Actionable Steps for Your Playthrough:

  • Check the Platforms: Most of the older games have been remastered (The Ezio Collection, AC III Remastered). Play those versions. They fix the lighting and some of the more egregious bugs.
  • Don't 100% the RPGs: Seriously. Odyssey and Valhalla are packed with "bloat." If you try to clear every question mark on the map, you will hate the game before you finish the story. Stick to the main gold quests and the major side stories.
  • Watch a "The Story So Far" Video: If you start with a later game like Valhalla or Shadows, just spend 10 minutes on YouTube catching up on the Isu lore. It makes the ending of these games actually hit home rather than just being a "wait, what?" moment.
  • Play Mirage if you’re short on time: It’s a 15-20 hour game. In an era of 100-hour behemoths, it’s a breath of fresh air.

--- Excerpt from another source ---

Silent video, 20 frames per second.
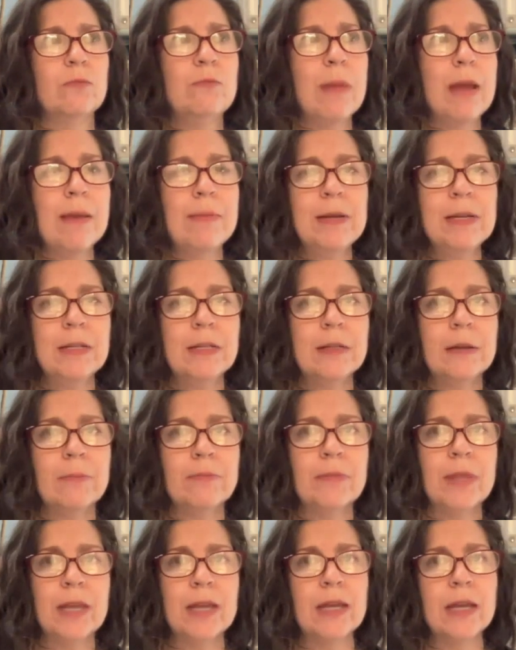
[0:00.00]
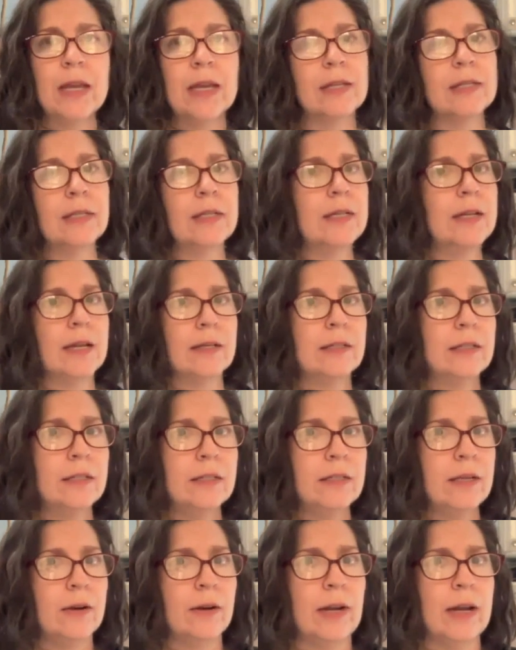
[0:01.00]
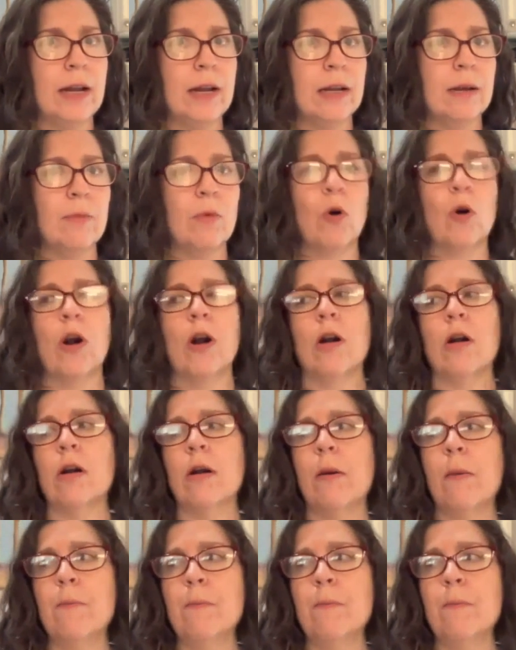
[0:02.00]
Maybe something isn't necessary anymore.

The series is about more than just hooded capes and hidden blades. It’s a weird, sci-fi historical epic that somehow survived almost two decades of annual releases. Whether you follow the Assassins Creed games in order of release or history, just make sure you take your time. The world-building in these games is second to none, and even the "bad" entries have some of the most detailed historical recreations ever put into digital form.

Skip the filler, enjoy the parkour, and don't forget to look up once in a while—the view from the top of the landmarks is usually the best part of the game.